Too much when Facebook is wrong

Call it a case of mistaken identity multiplied as only the worldwide Internet can do it--not just in duplicate, triplicate or quadruplicate, but on and on till the end of time. The loquacious types who spread the mistaken word are aided and abetted by the anonymous gossips, critics, nudniks and not-so-innocent bystanders out there in cyberspace who are all too eager to share their vast store of misinformation with the whole computerized world.

Here's a result: A man named Greg Holmes is inundated with messages tying him to the sad death of an innocent 3-year-old child trapped in a car as bullets flew in a classic case of road rage. Even as the real suspect--one Gary Eugene Holmes, a man with a similar name--is being held in custody. End of story. But not of Greg Holmes' travail. For the false can travel around the world, especially in these electronically goosed times, while the truth is still trying to get its shoes on.

Only those who know our local Greg Holmes and the truth about him would know he's not a killer but an ever-obliging 42-year-old car salesman, the kind of nice guy who bakes pies for his friends and customers, who are many and rose to his defense. But not before the strange calls were still coming to his house as late as March, when he picked up the phone to hear a man's voice say: "I'm out of prison now, you baby killer."
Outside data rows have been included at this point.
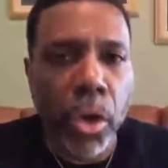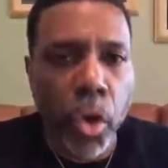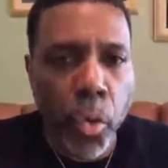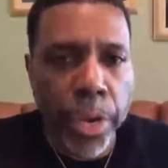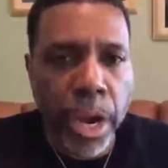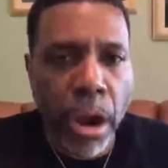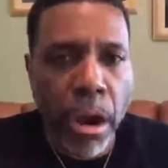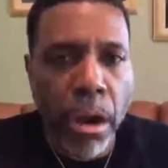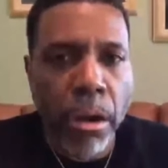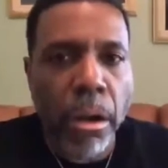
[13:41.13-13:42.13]
who we
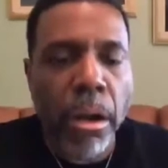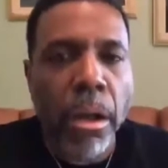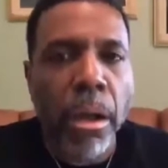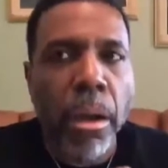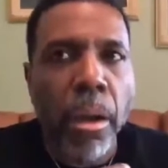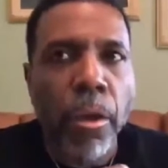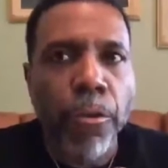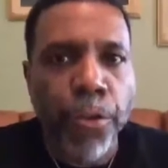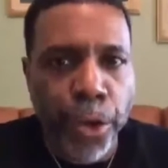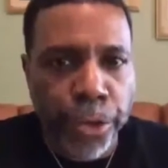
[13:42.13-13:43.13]
are
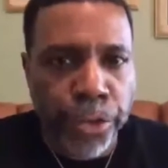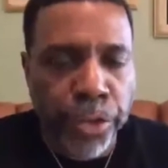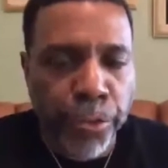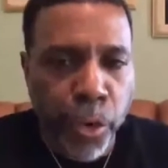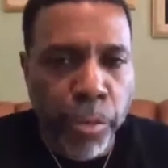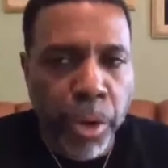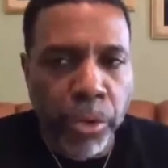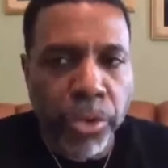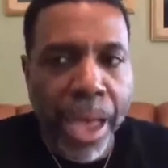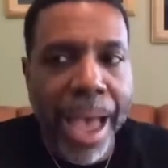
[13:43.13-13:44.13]
first and foremost.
To quote Stephanie Schulte, a professor at the University of Arkansas who studies what happens when technology meets culture, often enough with a crash, "The norms in online spaces are different, in part because you're hidden behind a screen." And so can feel free to attack a good man anonymously, guaranteed that your own identity will not be revealed or your character smeared in turn.

To quote Kevin Sanders, a U.S. Marshal who helps track down wanted fugitives, "Somewhere along the way, it just got relayed to us that his name was Greg." And that kernel of misinformation grew and grew into a wilderness of bad guesses and malicious motivations that trapped a good man in a world he never made.

If there is a moral to this story, it may be the observation of one student of malware in this (mis)information age: "Always remember . . . . Rumors are carried by haters, spread by fools, and accepted by idiots." If that is not a flattering picture, keep in mind that it's a self-portrait. It's the inescapable one our juiced-up, electronically sophisticated but morally ignorant society has drawn of itself. With the aid of the latest in technology but no moral compass.

If there is hope for American journalism, which may have pretensions of being a profession instead of the simple trade it has been since at least Ben Franklin's time, it lies in the simple creed that any good carpenter follows: Measure twice, cut once. Somewhere down in his basement, a superannuated editor of our acquaintance still has a bench that bears a jagged cut across much of its length--a reminder of what happens when speed takes precedence over skill in his trade or any other.

It's been said that, given enough time, a roomful of monkeys will type out the works of William Shakespeare, but who's got time to wait out the ages till such a wondrous result comes to pass? Especially in a society that's already pressed for time, and therefore eager to get the story first instead of right. And especially on social media. There's still a sucker born every minute, and such gulls will always find themselves the prey of those who'll lead them far, far astray--especially if they don't have to name their sources. Greg Holmes is only their latest victim.